Dataset records:

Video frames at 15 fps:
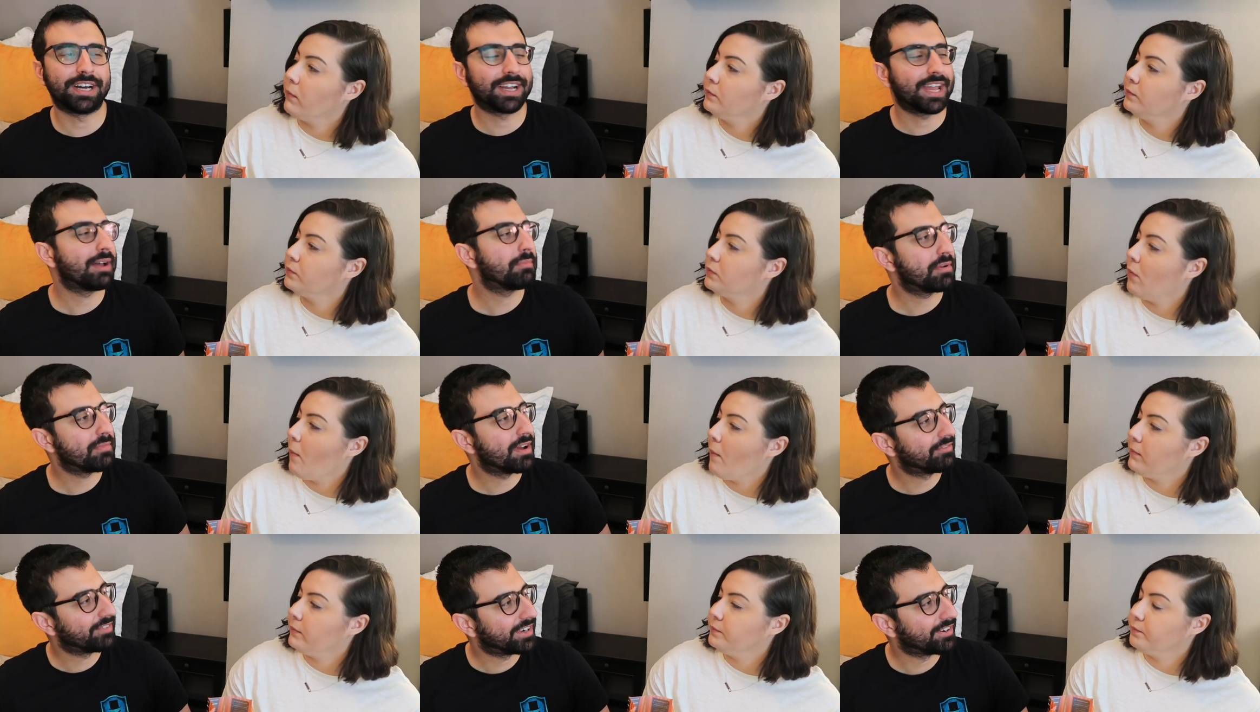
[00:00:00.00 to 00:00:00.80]
Speaker 1: I can't put
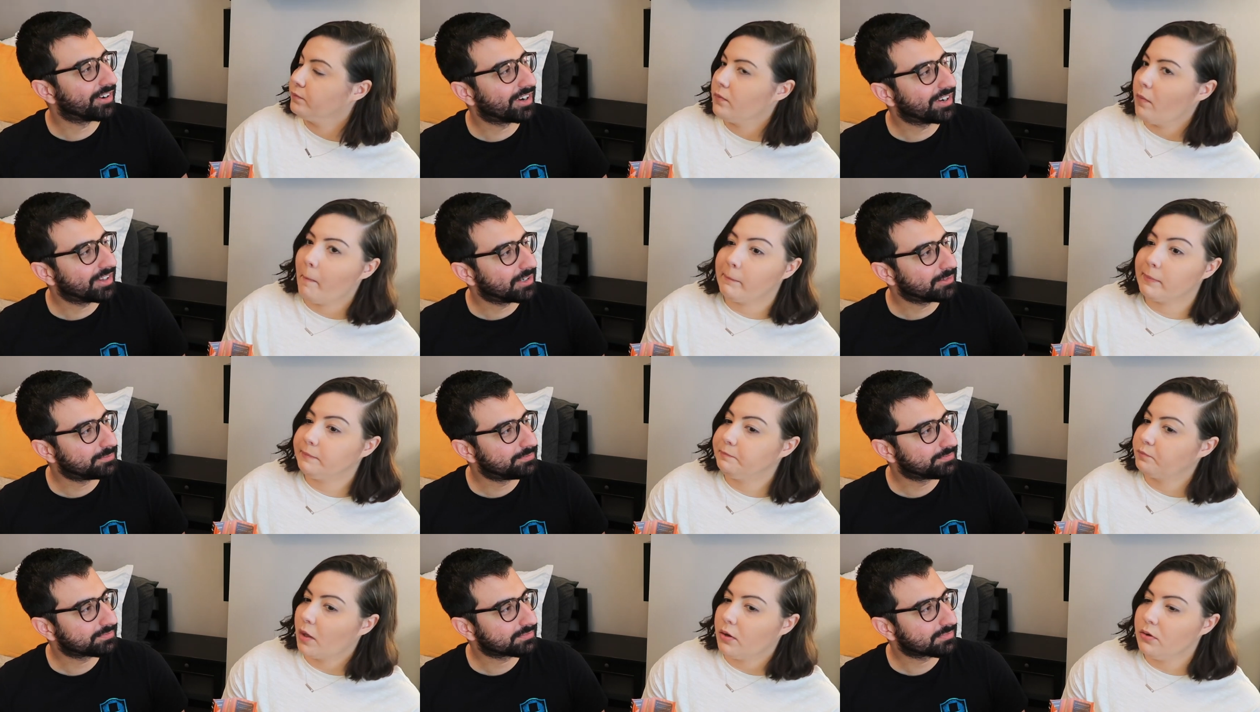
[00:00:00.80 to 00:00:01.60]
my finger on it though.
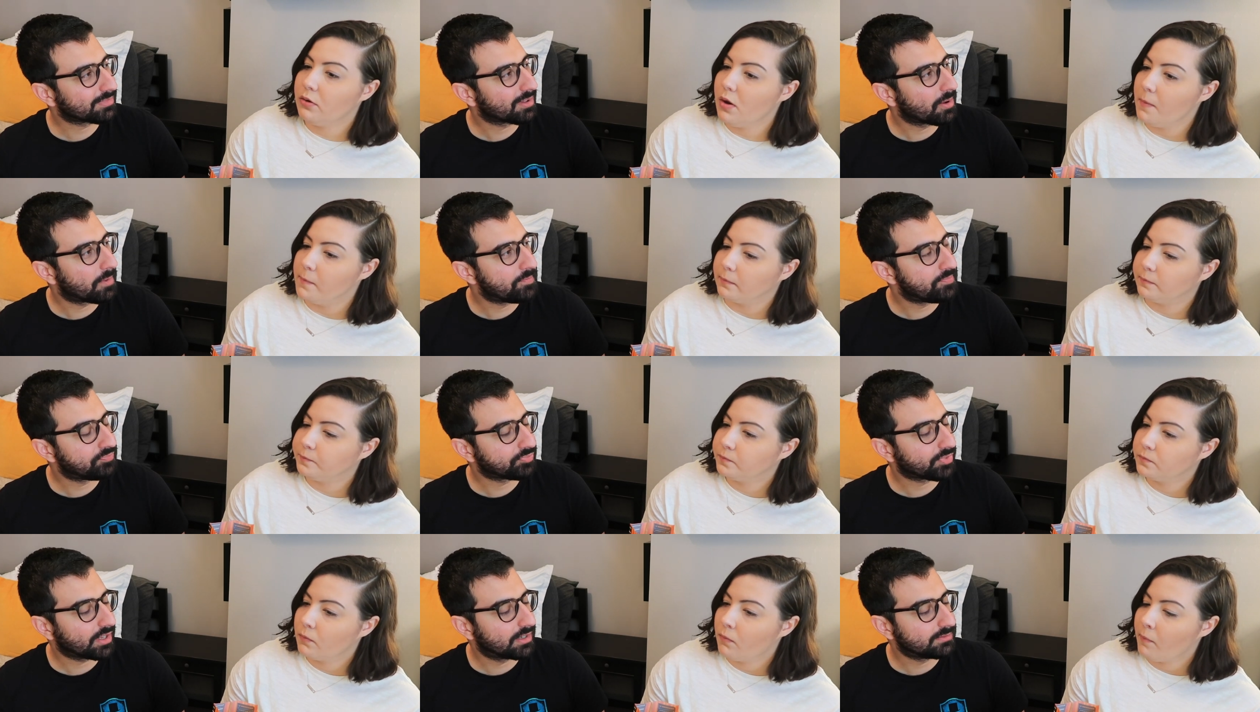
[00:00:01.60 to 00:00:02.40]
Oh
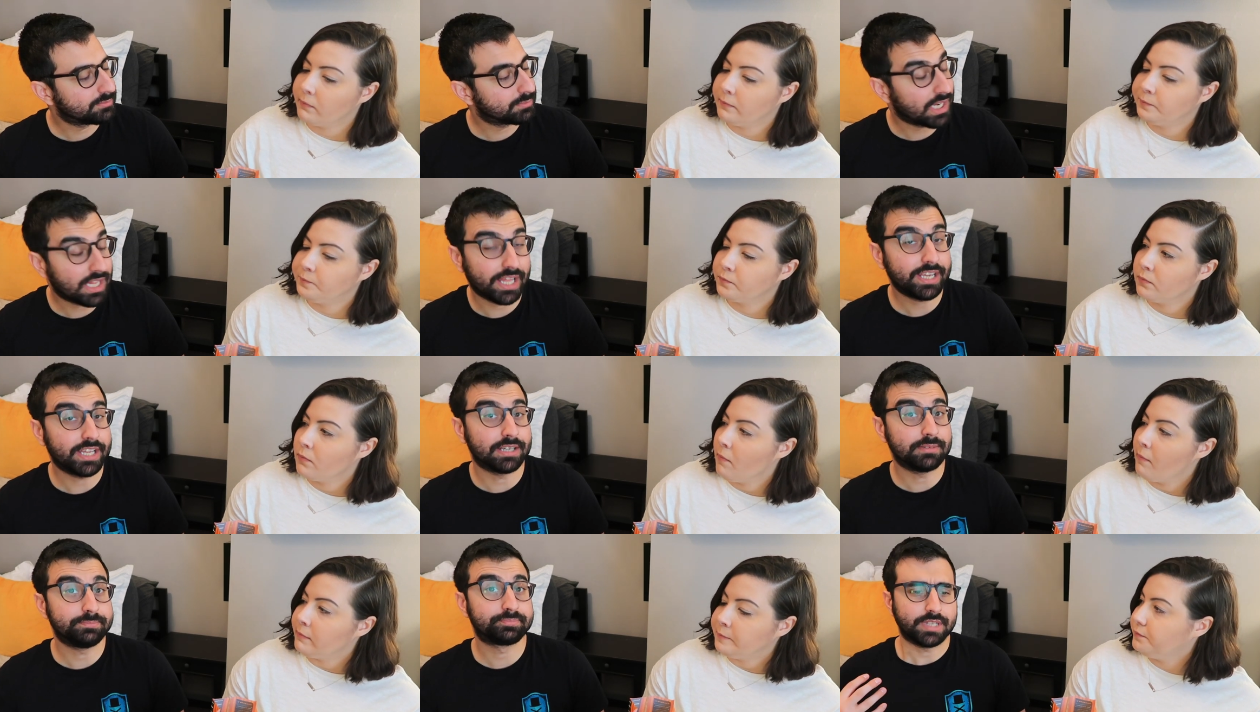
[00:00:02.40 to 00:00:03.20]
but I like
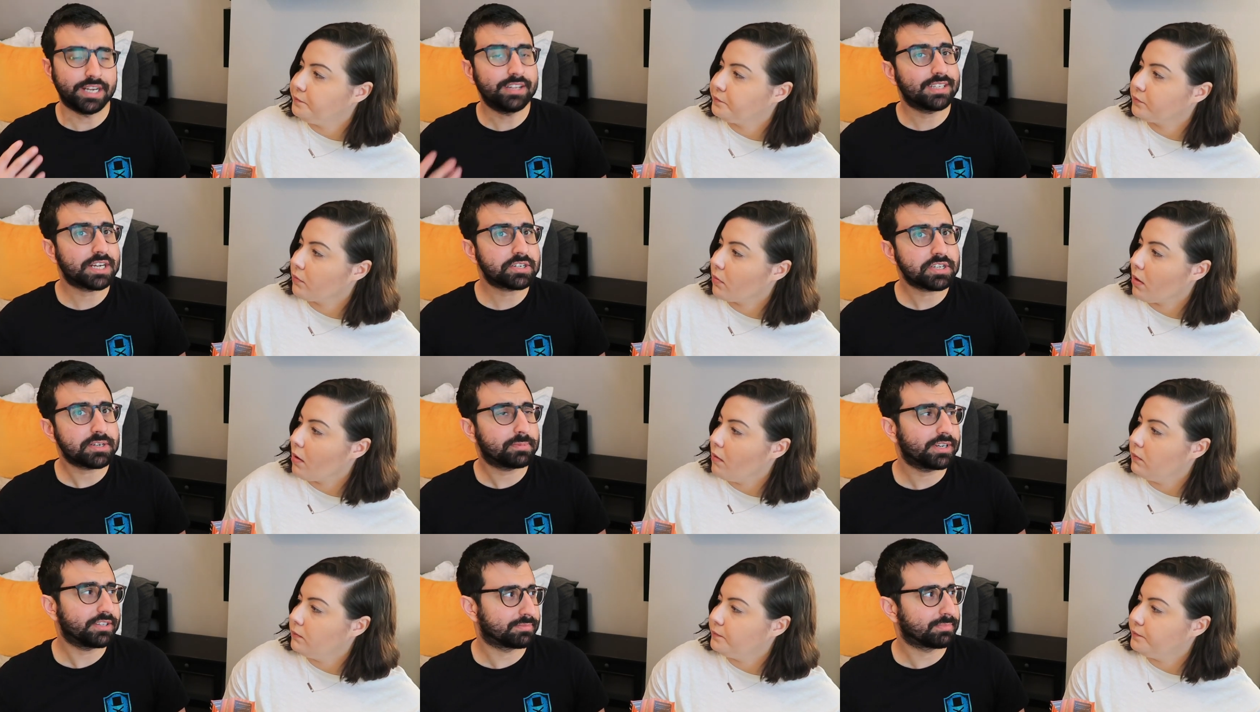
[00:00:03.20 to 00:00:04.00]
it. And it's actually
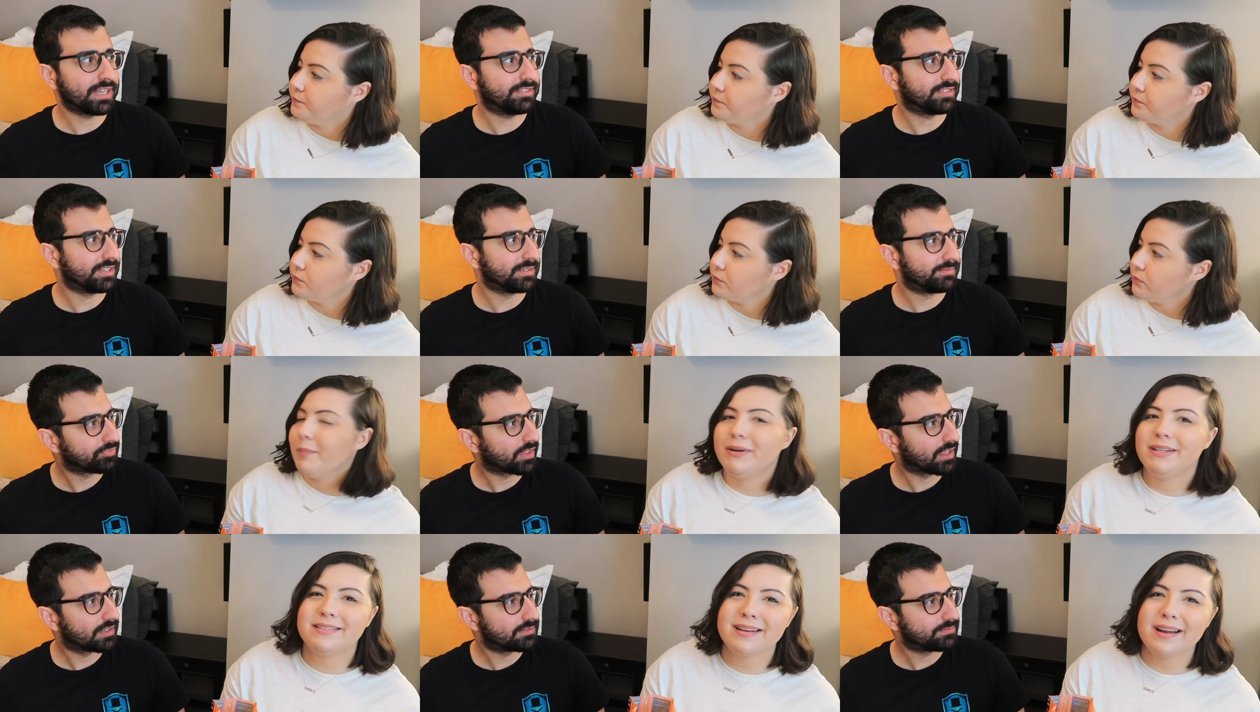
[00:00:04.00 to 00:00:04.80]
pretty spicy.
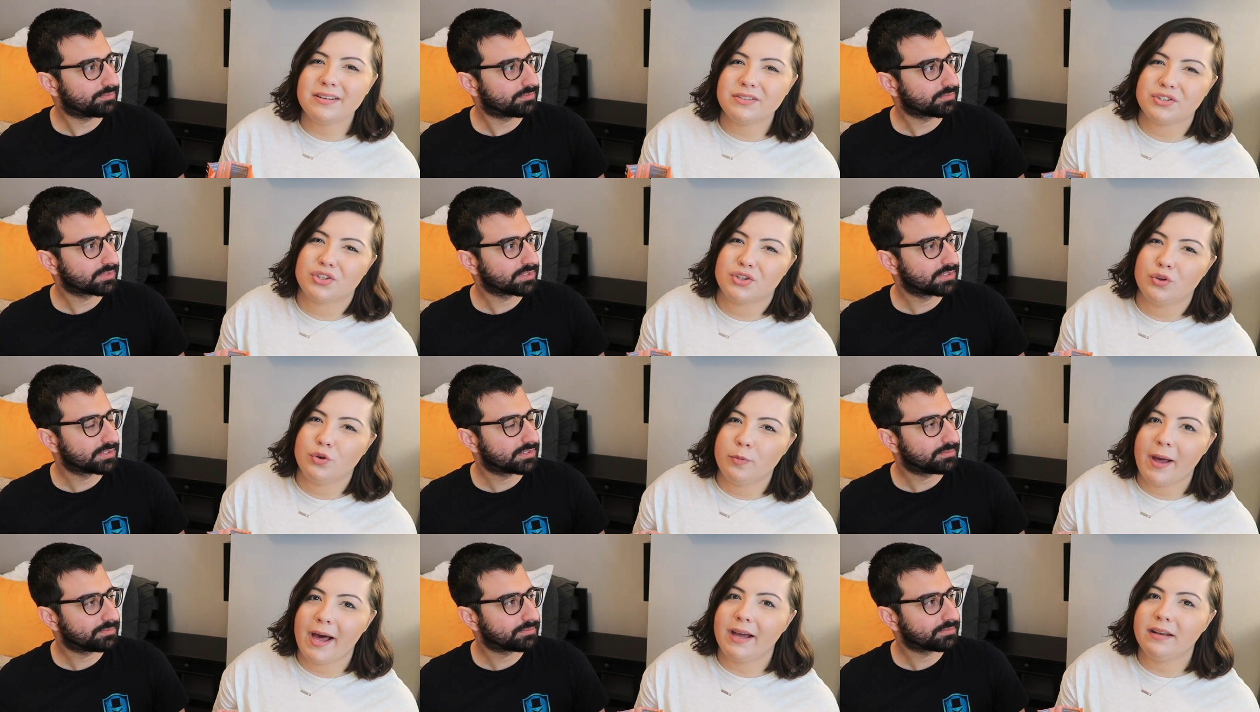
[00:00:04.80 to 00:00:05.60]
Speaker 2: But it's not
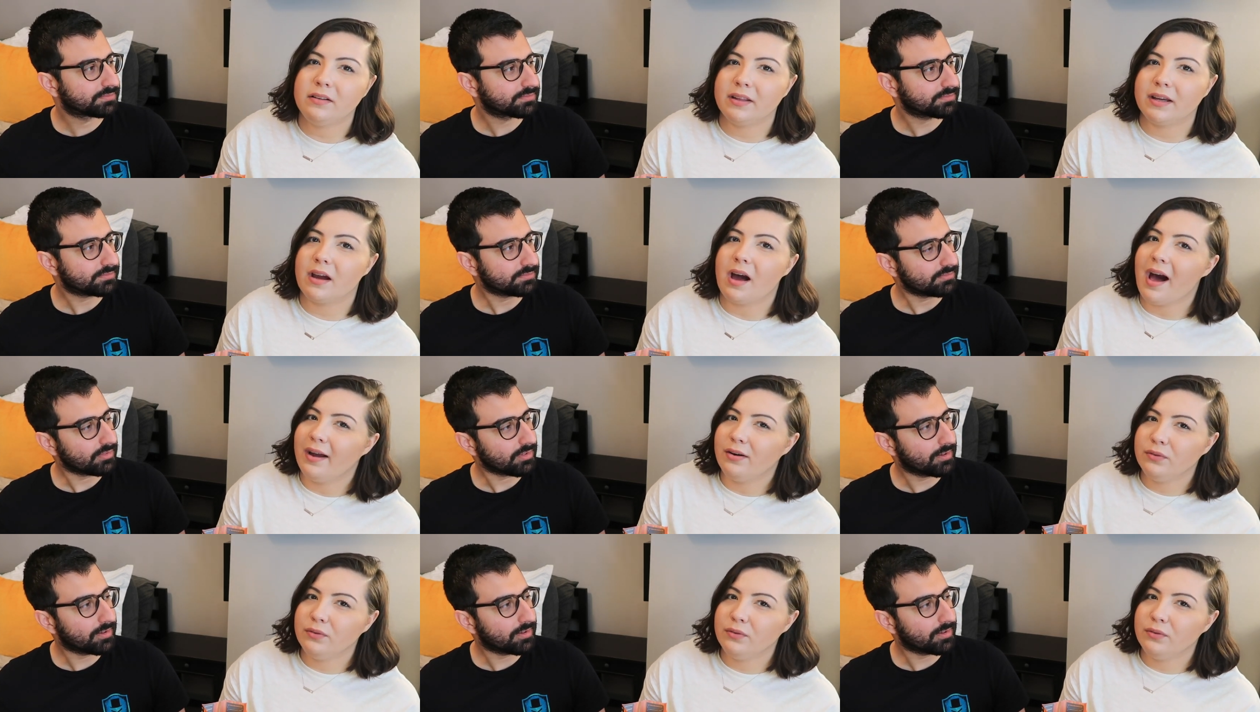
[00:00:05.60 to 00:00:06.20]
too bad. Like, I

Exercise description:
Each line above should be returned exactly as it stands, minus any pictures.

Answer box:
Video frames at 15 fps:
[00:00:00.00 to 00:00:00.80]
Speaker 1: I can't put
[00:00:00.80 to 00:00:01.60]
my finger on it though.
[00:00:01.60 to 00:00:02.40]
Oh
[00:00:02.40 to 00:00:03.20]
but I like
[00:00:03.20 to 00:00:04.00]
it. And it's actually
[00:00:04.00 to 00:00:04.80]
pretty spicy.
[00:00:04.80 to 00:00:05.60]
Speaker 2: But it's not
[00:00:05.60 to 00:00:06.20]
too bad. Like, I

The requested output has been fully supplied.